Sparkles of infinite depth twinkle back at me from behind a delicious brown veil, inviting me into their mysteries and curiosities. Eager to oblige, I find my blues doing the gravity pull’n’twist™ right up into her soul. It is a lively place, full of colours and life and light. A magical place, somewhere I find utterly comfortable and enveloping.
I have never given myself so quickly to another human being before. It takes a special type of person for me to even open up to as a friend, let alone give of my entire being to. Something about her said to dive in, and I have long since learnt to trust my intuitions — after many hard lessons, granted. There is a definite resonance between us, a common plane of higher being that we both share and observe the world from. It’s uncanny how many of the things that I feel make me unique, she shares. It is like I have found a long lost puzzle piece, just as I was about to accept that the puzzle looked fine missing a piece. That feeling of plugging it in is unbelievably surreal, available only in the most incredible of dreams.
Our resonance pulses and undulates rhythmically, bending even the music to its will. When we want to speed up, the music obliges, when we want to slow down, so it does too. I can’t keep my lips off her, and she mirrors me. Hours are spent in that fuzzy close-quarters embrace, our eyes trapped in a timeless dance. I wish it was timeless.
Flashes of what our future look like fly in and out of my consciousness, the overwhelming one being that we never see each other again. There is no time, our lives are on completely different trajectories, it would take enormous luck and dedication for this to go anywhere. But interspersed with the naysayer voice is one of “just maybe…” Just maybe she could visit me in PE, just maybe I could find a job in San Francisco, just maybe we could elope and disappear into the wild on crazy adventures. I like these thoughts. I am tired of being the cynical naysayer, a whinger, a whiner. I choose to love this life, and experience what it has to offer me with the most positive lens I can create. It is fun to play with these ideas; play in a fundamental sense, to try them on, to play with their configurations, to project forward all sorts of weird and wonderful stories for our futures.
I think to myself how she might think I’m crazy, but then realize I don’t much care, and even if that were so I have then mistaken her for someone she is not. Which I don’t think is the case. The best part is how I am able to to not have any expectations, to not hold onto any one future too tightly, but rather to try them all on equally. No feelings of sadness or frustration, just acknowledgement of the state of things and their potential paths.
I realize then that I have matured somewhat, at least in reference to old Logan. How much sadness and fear and dread would he have felt, harping on about how unfair life is “to giveth and to taketh away, why even bother giving in the first place!” I now choose to see every experience as something giving, something from which to learn and grow; in essence life is constantly giving and your reaction to its gifts are completely your own choice.

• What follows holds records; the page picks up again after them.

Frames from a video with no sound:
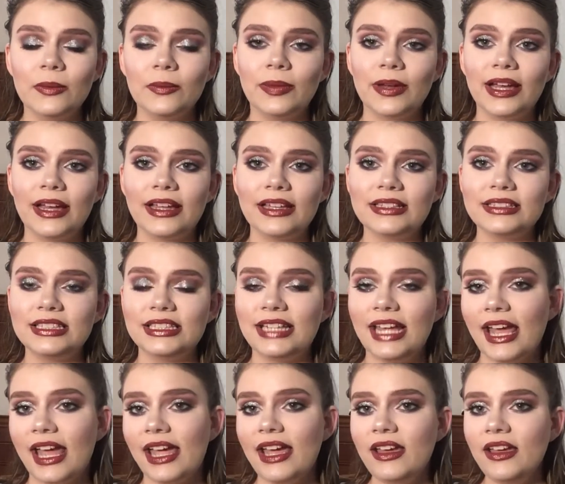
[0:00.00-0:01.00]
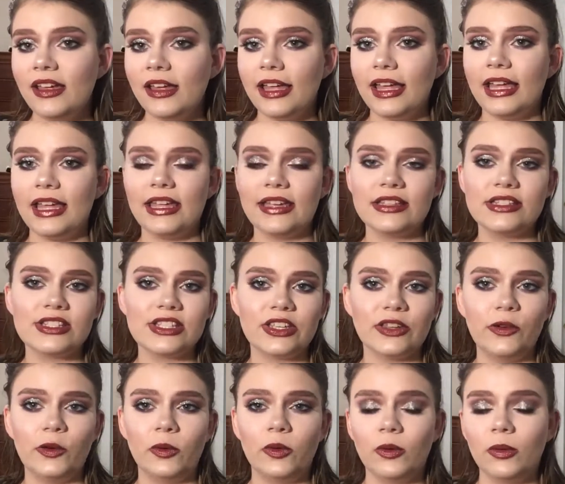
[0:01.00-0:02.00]
But today, as
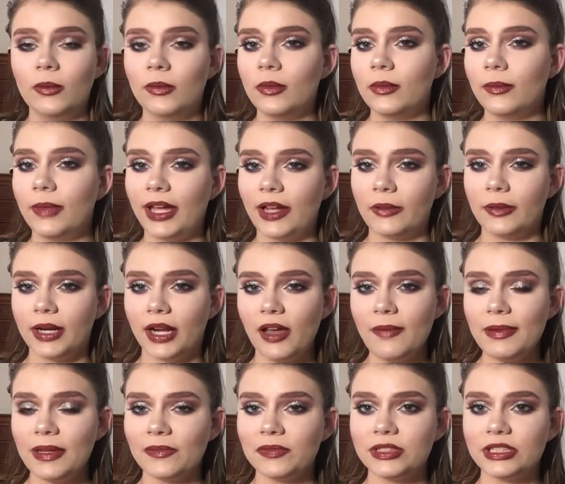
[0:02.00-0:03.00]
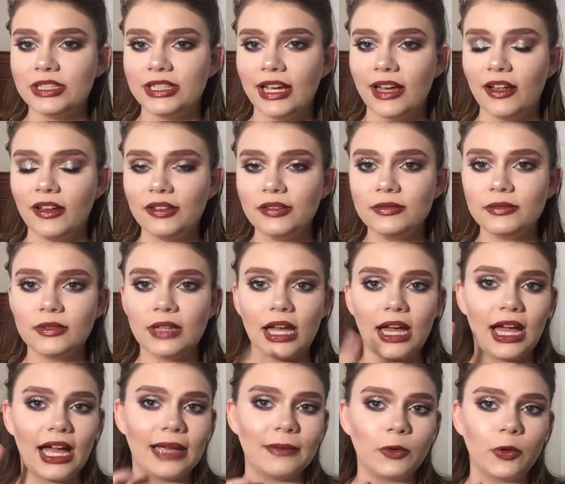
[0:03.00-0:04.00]
you may or may not be able to tell,
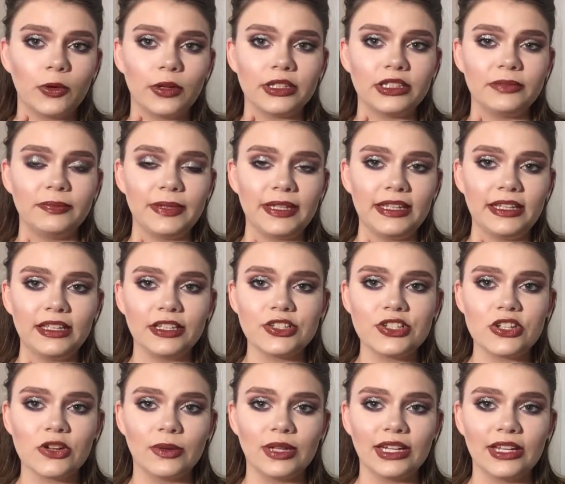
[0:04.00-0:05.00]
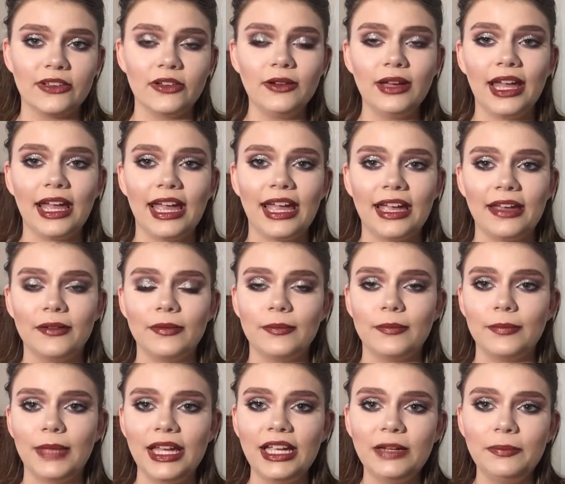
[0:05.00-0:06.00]
I'm going to be showing you a
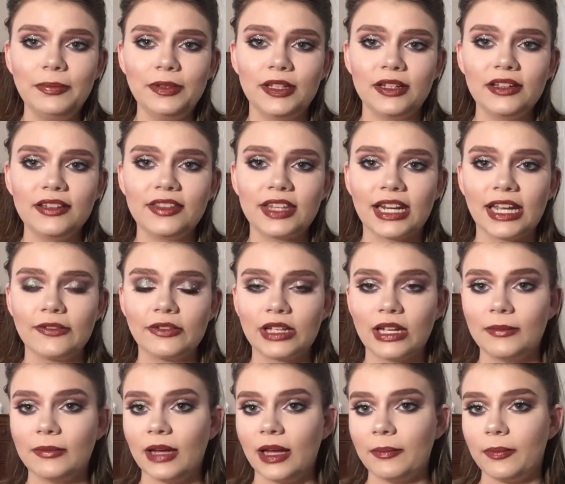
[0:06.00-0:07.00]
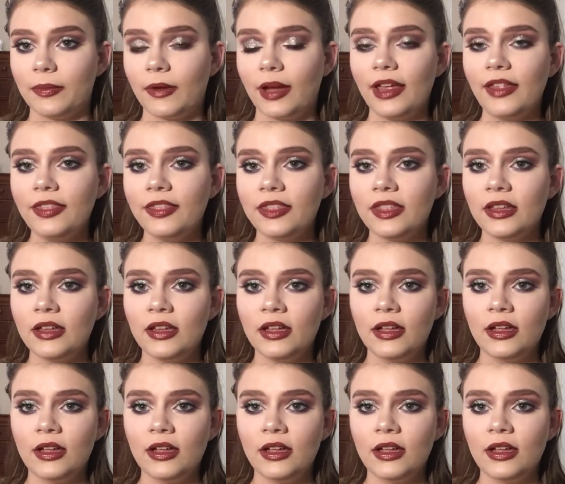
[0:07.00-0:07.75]
makeup look that I've come up with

I love that we can talk endlessly, but also have intermissions of sublimely serene silence, just looking at each, seeing each other, soaking each other up. Whether I see her again or not, Anne will forever be found in my ever expanding and ever overflowing heart. She retriever-waggled her way in in record time, and I wouldn’t have it any other way.
Sparkly browns stare lovingly and inquisitively back at me; she is as amazed and incredulous at this meeting as I am, both of us fully aware of exactly what is transpiring. I think it is safe to say I love her, but cultural norms and social dogma keep the words locked up inside me. She knows. I know she knows. It’s as if telekinesis comes standard with us, two peas of a pod, a connection science has yet to comprehend. I wonder if I will see her again. I truly, truly hope so.